Task objective
In your copy, each record should read exactly as it does below, and no pictures should be present.

[Entries taken from a collection]
[Start of Attachment]

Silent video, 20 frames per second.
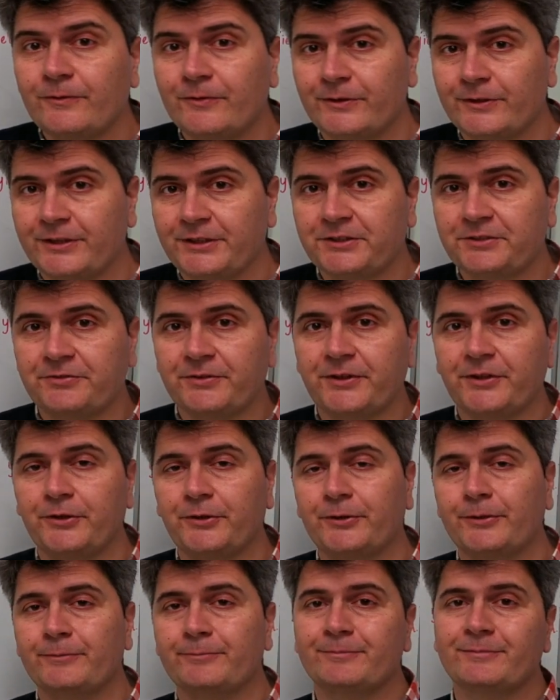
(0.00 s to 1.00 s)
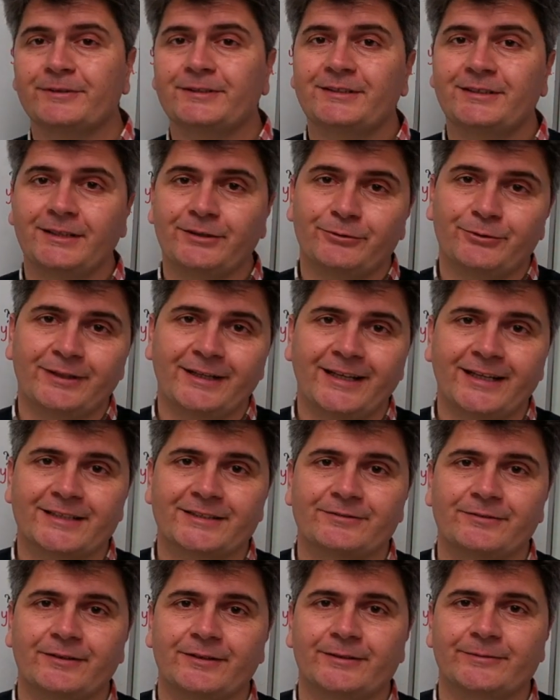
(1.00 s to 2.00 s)
for this video. See you in the
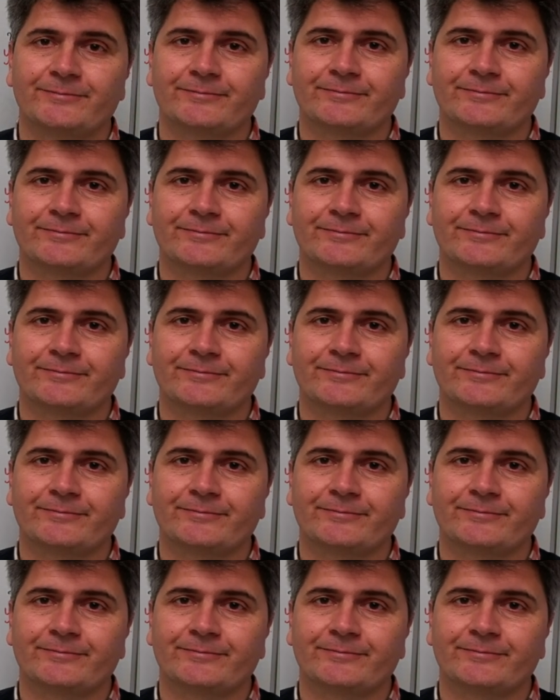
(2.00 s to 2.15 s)
next one.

[End of Attachment]

Exercise solution
Silent video, 20 frames per second.
(0.00 s to 1.00 s)
(1.00 s to 2.00 s)
for this video. See you in the
(2.00 s to 2.15 s)
next one.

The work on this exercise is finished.